» RECORDS SUPPLIED:
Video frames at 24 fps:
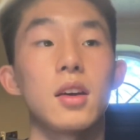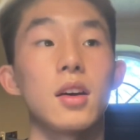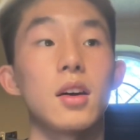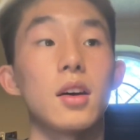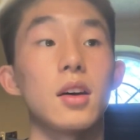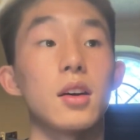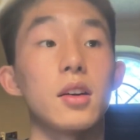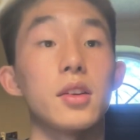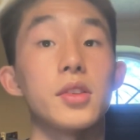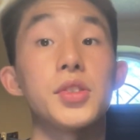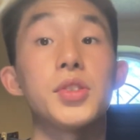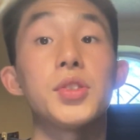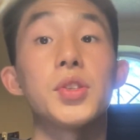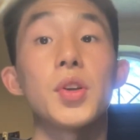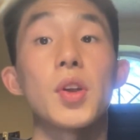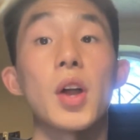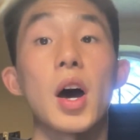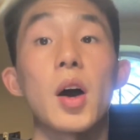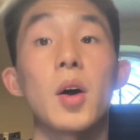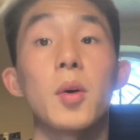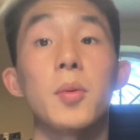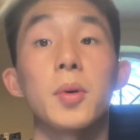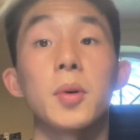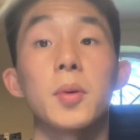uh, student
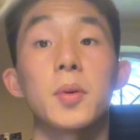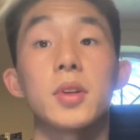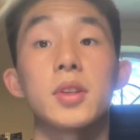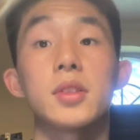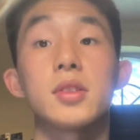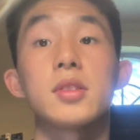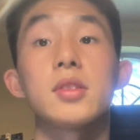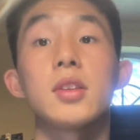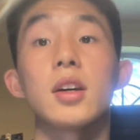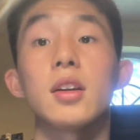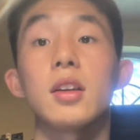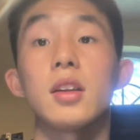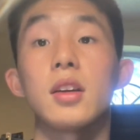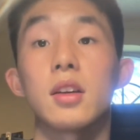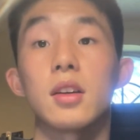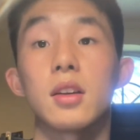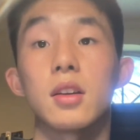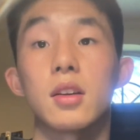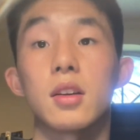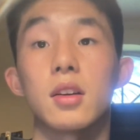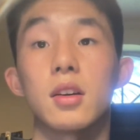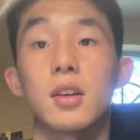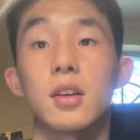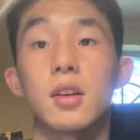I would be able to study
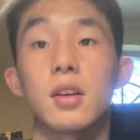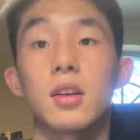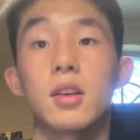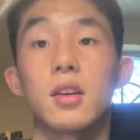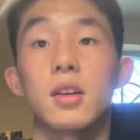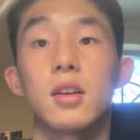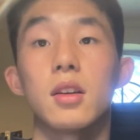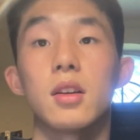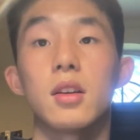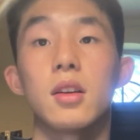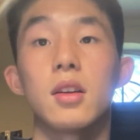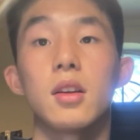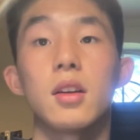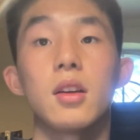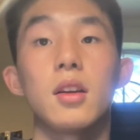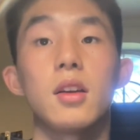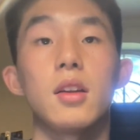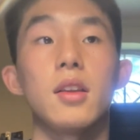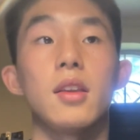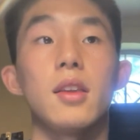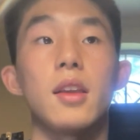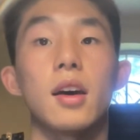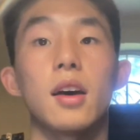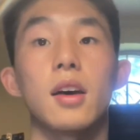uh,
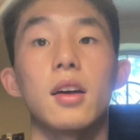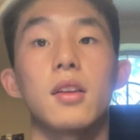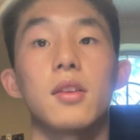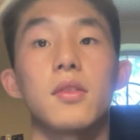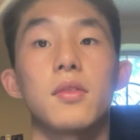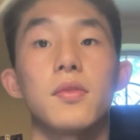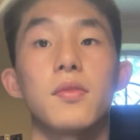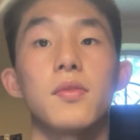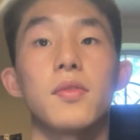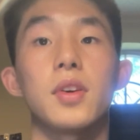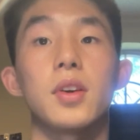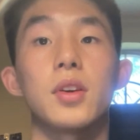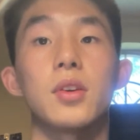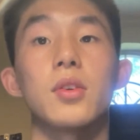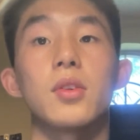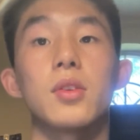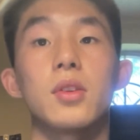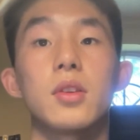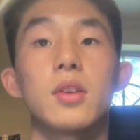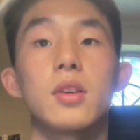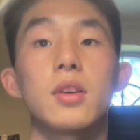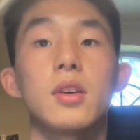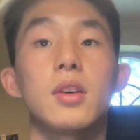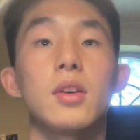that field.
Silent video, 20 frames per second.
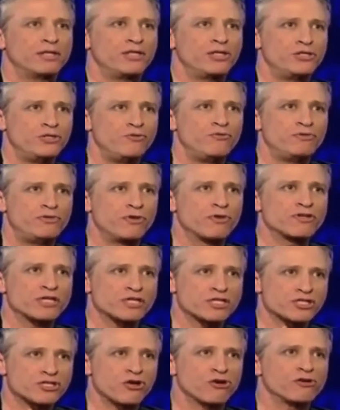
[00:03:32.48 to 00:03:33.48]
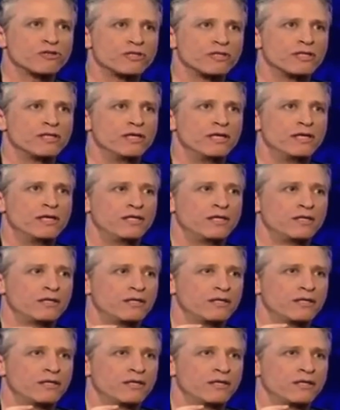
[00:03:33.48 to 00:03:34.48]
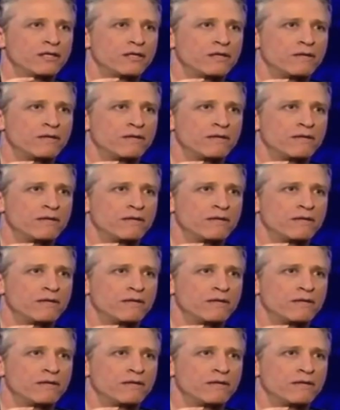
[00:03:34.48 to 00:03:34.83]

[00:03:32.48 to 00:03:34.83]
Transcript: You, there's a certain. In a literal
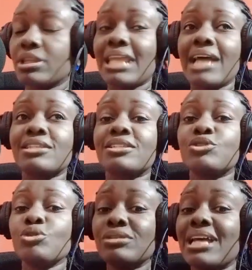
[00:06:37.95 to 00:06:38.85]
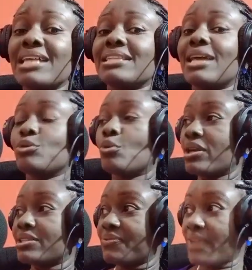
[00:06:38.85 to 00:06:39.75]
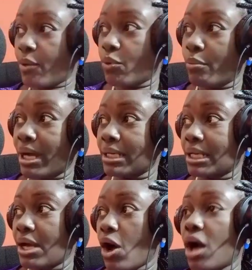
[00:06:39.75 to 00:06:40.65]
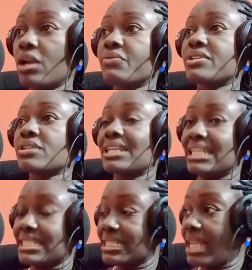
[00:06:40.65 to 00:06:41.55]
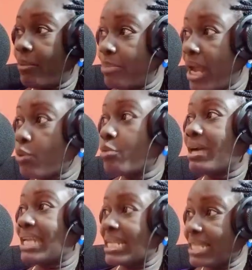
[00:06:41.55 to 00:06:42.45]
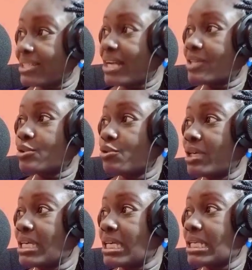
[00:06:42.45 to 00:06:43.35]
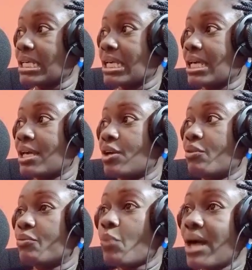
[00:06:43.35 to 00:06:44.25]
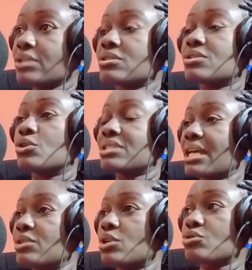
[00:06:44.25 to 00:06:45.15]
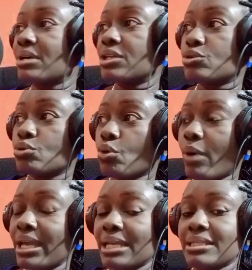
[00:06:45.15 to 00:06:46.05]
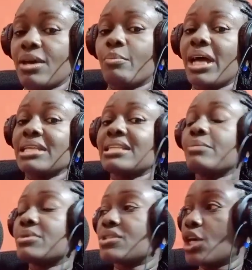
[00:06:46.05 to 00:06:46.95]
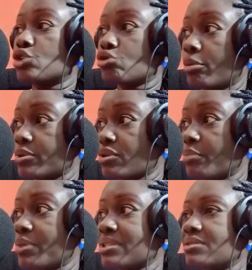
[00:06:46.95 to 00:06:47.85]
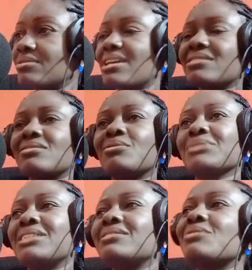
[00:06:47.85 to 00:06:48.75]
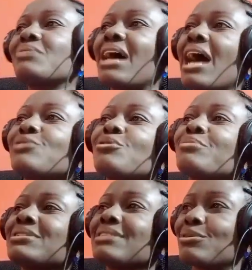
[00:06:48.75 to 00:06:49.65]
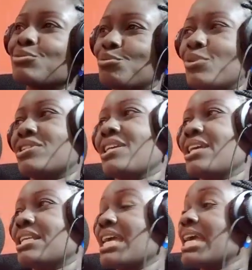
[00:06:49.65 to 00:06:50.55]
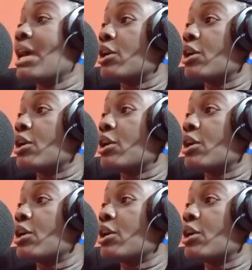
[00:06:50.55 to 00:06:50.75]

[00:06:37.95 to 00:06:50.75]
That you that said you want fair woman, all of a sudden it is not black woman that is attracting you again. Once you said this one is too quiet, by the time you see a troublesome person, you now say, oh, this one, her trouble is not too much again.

» TASK INSTRUCTIONS: Reprint the listing above exactly, without images.

» RESULT OF THE EXERCISE:
Video frames at 24 fps:
uh, student
I would be able to study
uh,
that field.
Silent video, 20 frames per second.
[00:03:32.48 to 00:03:33.48]
[00:03:33.48 to 00:03:34.48]
[00:03:34.48 to 00:03:34.83]

[00:03:32.48 to 00:03:34.83]
Transcript: You, there's a certain. In a literal
[00:06:37.95 to 00:06:38.85]
[00:06:38.85 to 00:06:39.75]
[00:06:39.75 to 00:06:40.65]
[00:06:40.65 to 00:06:41.55]
[00:06:41.55 to 00:06:42.45]
[00:06:42.45 to 00:06:43.35]
[00:06:43.35 to 00:06:44.25]
[00:06:44.25 to 00:06:45.15]
[00:06:45.15 to 00:06:46.05]
[00:06:46.05 to 00:06:46.95]
[00:06:46.95 to 00:06:47.85]
[00:06:47.85 to 00:06:48.75]
[00:06:48.75 to 00:06:49.65]
[00:06:49.65 to 00:06:50.55]
[00:06:50.55 to 00:06:50.75]

[00:06:37.95 to 00:06:50.75]
That you that said you want fair woman, all of a sudden it is not black woman that is attracting you again. Once you said this one is too quiet, by the time you see a troublesome person, you now say, oh, this one, her trouble is not too much again.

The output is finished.